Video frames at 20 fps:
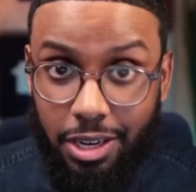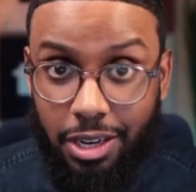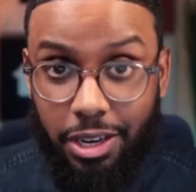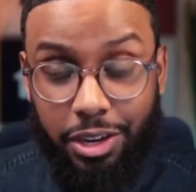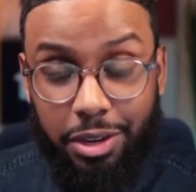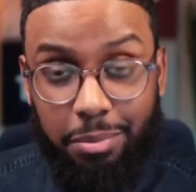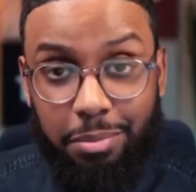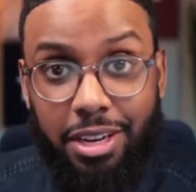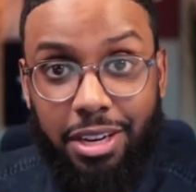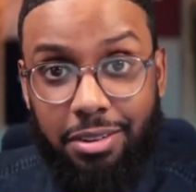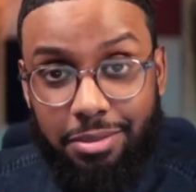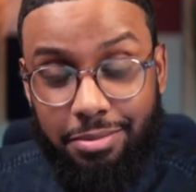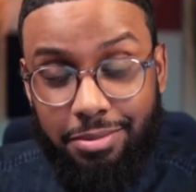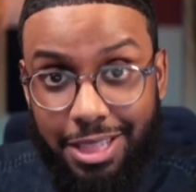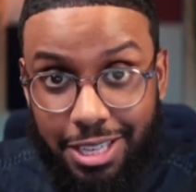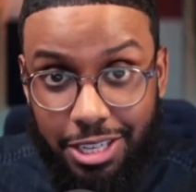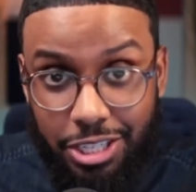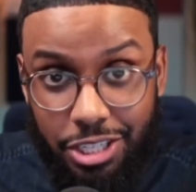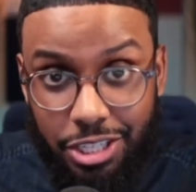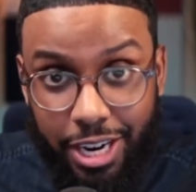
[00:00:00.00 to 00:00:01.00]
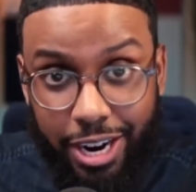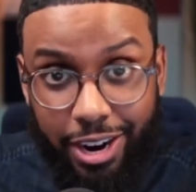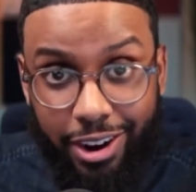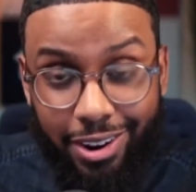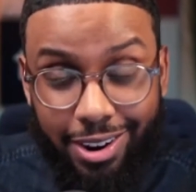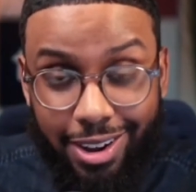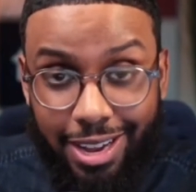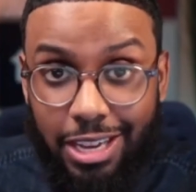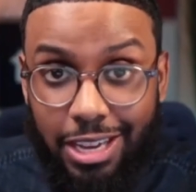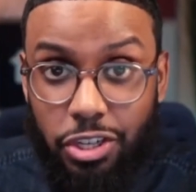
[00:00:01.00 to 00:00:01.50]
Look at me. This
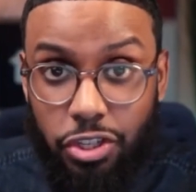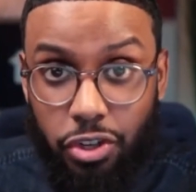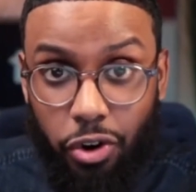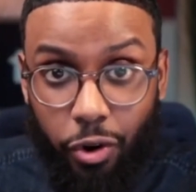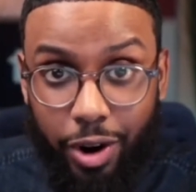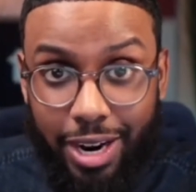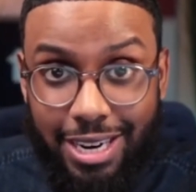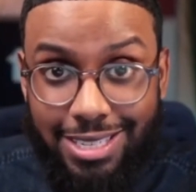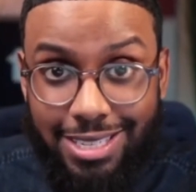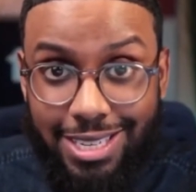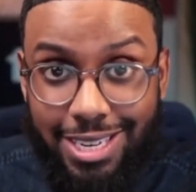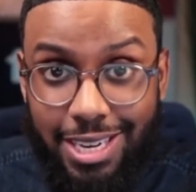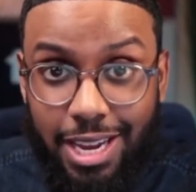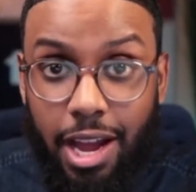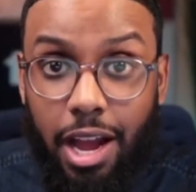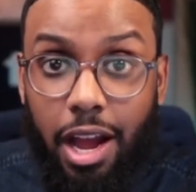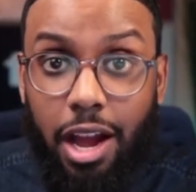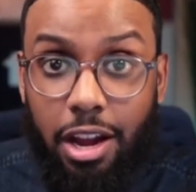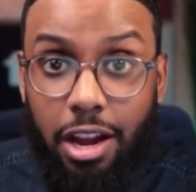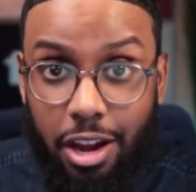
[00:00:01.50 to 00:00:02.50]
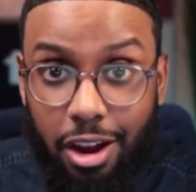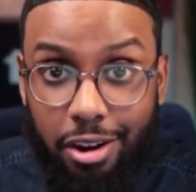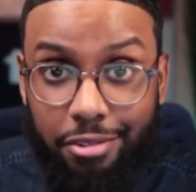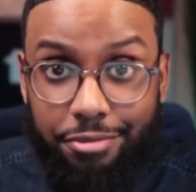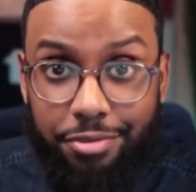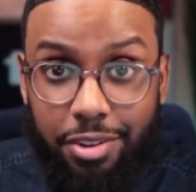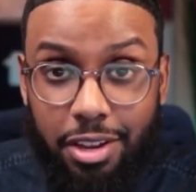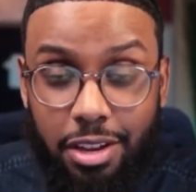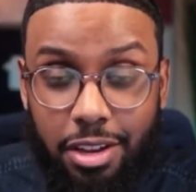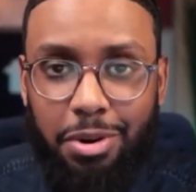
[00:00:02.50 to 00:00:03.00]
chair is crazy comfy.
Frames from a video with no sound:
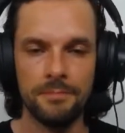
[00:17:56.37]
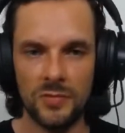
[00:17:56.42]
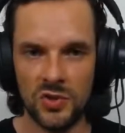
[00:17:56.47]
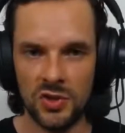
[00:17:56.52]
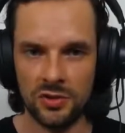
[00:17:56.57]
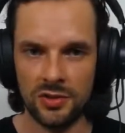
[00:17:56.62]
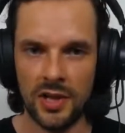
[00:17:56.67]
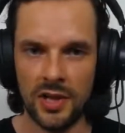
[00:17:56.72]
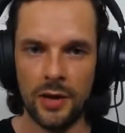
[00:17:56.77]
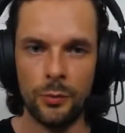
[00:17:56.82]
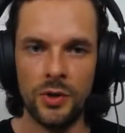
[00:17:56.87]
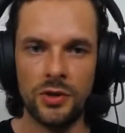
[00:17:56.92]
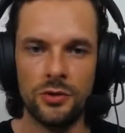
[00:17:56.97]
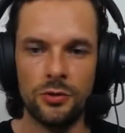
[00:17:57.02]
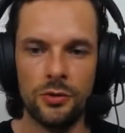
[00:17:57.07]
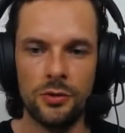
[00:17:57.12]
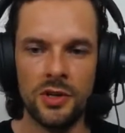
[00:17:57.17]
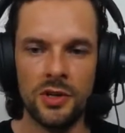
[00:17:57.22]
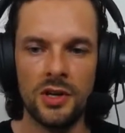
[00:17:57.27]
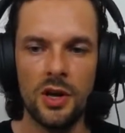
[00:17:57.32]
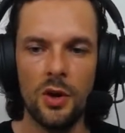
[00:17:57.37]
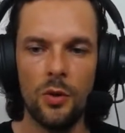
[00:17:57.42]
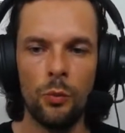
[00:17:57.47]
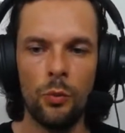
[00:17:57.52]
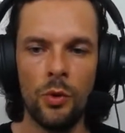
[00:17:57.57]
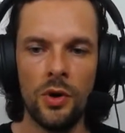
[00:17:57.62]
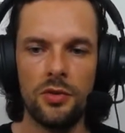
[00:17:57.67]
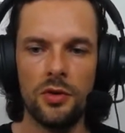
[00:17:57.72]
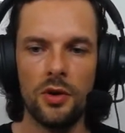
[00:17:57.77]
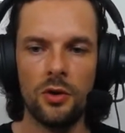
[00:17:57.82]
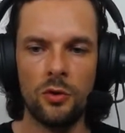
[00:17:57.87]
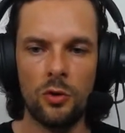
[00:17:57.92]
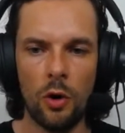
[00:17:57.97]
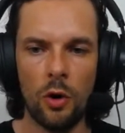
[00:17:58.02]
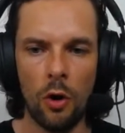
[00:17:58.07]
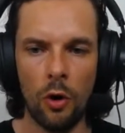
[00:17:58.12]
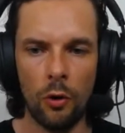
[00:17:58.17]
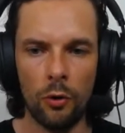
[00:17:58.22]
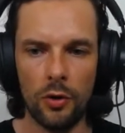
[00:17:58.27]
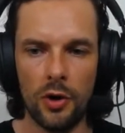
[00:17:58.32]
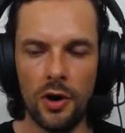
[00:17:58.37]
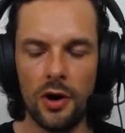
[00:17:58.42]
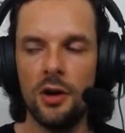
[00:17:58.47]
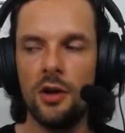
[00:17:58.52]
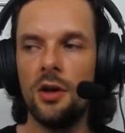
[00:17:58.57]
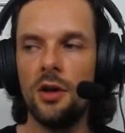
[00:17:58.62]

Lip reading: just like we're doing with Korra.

■ ■ ■ ■ ■ ■ ■

Exactly reproduce the run of lines from the start of the listing through the line with "[00:17:58.62]", inclusive; pictures are not copied.

*Solution to this task*
Video frames at 20 fps:
[00:00:00.00 to 00:00:01.00]
[00:00:01.00 to 00:00:01.50]
Look at me. This
[00:00:01.50 to 00:00:02.50]
[00:00:02.50 to 00:00:03.00]
chair is crazy comfy.
Frames from a video with no sound:
[00:17:56.37]
[00:17:56.42]
[00:17:56.47]
[00:17:56.52]
[00:17:56.57]
[00:17:56.62]
[00:17:56.67]
[00:17:56.72]
[00:17:56.77]
[00:17:56.82]
[00:17:56.87]
[00:17:56.92]
[00:17:56.97]
[00:17:57.02]
[00:17:57.07]
[00:17:57.12]
[00:17:57.17]
[00:17:57.22]
[00:17:57.27]
[00:17:57.32]
[00:17:57.37]
[00:17:57.42]
[00:17:57.47]
[00:17:57.52]
[00:17:57.57]
[00:17:57.62]
[00:17:57.67]
[00:17:57.72]
[00:17:57.77]
[00:17:57.82]
[00:17:57.87]
[00:17:57.92]
[00:17:57.97]
[00:17:58.02]
[00:17:58.07]
[00:17:58.12]
[00:17:58.17]
[00:17:58.22]
[00:17:58.27]
[00:17:58.32]
[00:17:58.37]
[00:17:58.42]
[00:17:58.47]
[00:17:58.52]
[00:17:58.57]
[00:17:58.62]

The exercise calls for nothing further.